Glass slipper☩シンデレラボーイは甘く永遠に腹黒に☩


「麗那…さん……?」


麗那さんは早番で、夕方前には仕事を上がって…。

これは偶然?

それとも…待ち合わせして?

二人で会う程、二人ともいつの間にそんなに仲良くなったの?

悠里も麗那さんもそんな事一言も言わなかったのに。


…ううん。

二人が会ってたからって、付き合うことになったからって、別に反対する理由なんてナイ。

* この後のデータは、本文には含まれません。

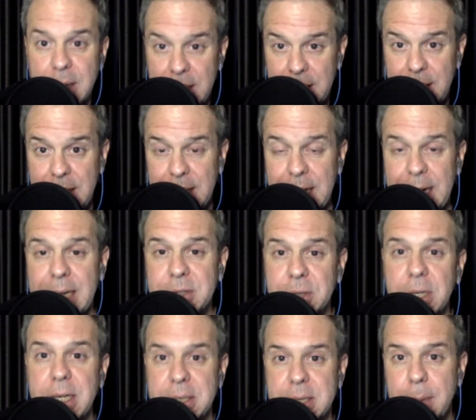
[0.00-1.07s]
it
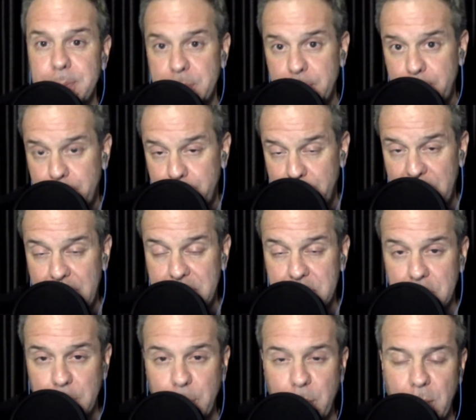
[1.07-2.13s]
actually ends up being, to
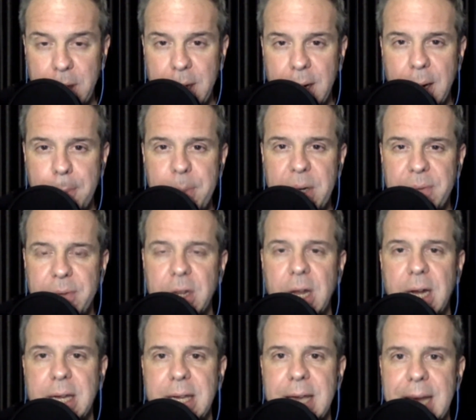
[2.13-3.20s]
your point, a bit of a
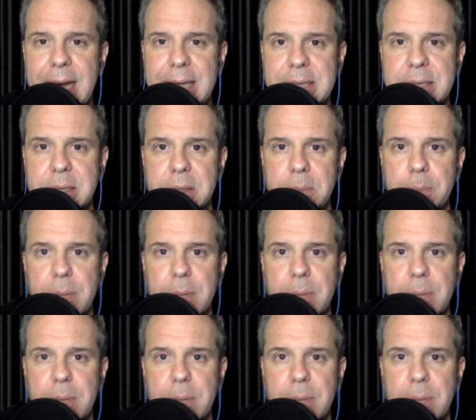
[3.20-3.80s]
lucky accident.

だって悠里は自慢の弟だし、麗那さんは綺麗だししっかりしてるしステキな人だもん。

二人並んで歩く姿は美男美女でとってもお似合い。


ずきっと胸が痛くなる。

なのに何でこんなにショックを受けてるの。


足元も覚束なくなってよろよろと近くのベンチに腰を下ろした。

落ちつけ…落ちついて、私。

悠里は……

イケメンだし優しいし、何でも出来るし、昔からよくモテた。

女の子達なんて“王子様”とか言ってきゃーきゃー騒いでたし、しっかりしてるから男子にも頼りにされたりしてとにかく人気者だった。

だけど何かってときには“お姉ちゃん”を優先してくれて…。

だからずっと悠里には特別な子なんていなかった。

ずっとずっと悠里の一番近い所にいるのは私なんだと思ってた。

その場所が誰かに取られちゃうって気付いて…だから私はこんなに動揺してるの、かな?

しっかりしなきゃ。

私、悠里のお姉ちゃんなんだから。

悠里に好きな子が出来たなら、その子を大切に出来るように、私はちゃんと弟離れしてあげなきゃ。

いつもまでも悠里と一緒にいちゃダメだ。


―――悠里の好きな子……


『好きだよ』


耳に蘇る甘い声にドックンと胸が軋む。

あの夜―――囁いた言葉も触れたのも、相手は私じゃなくて麗那さんだったんだね。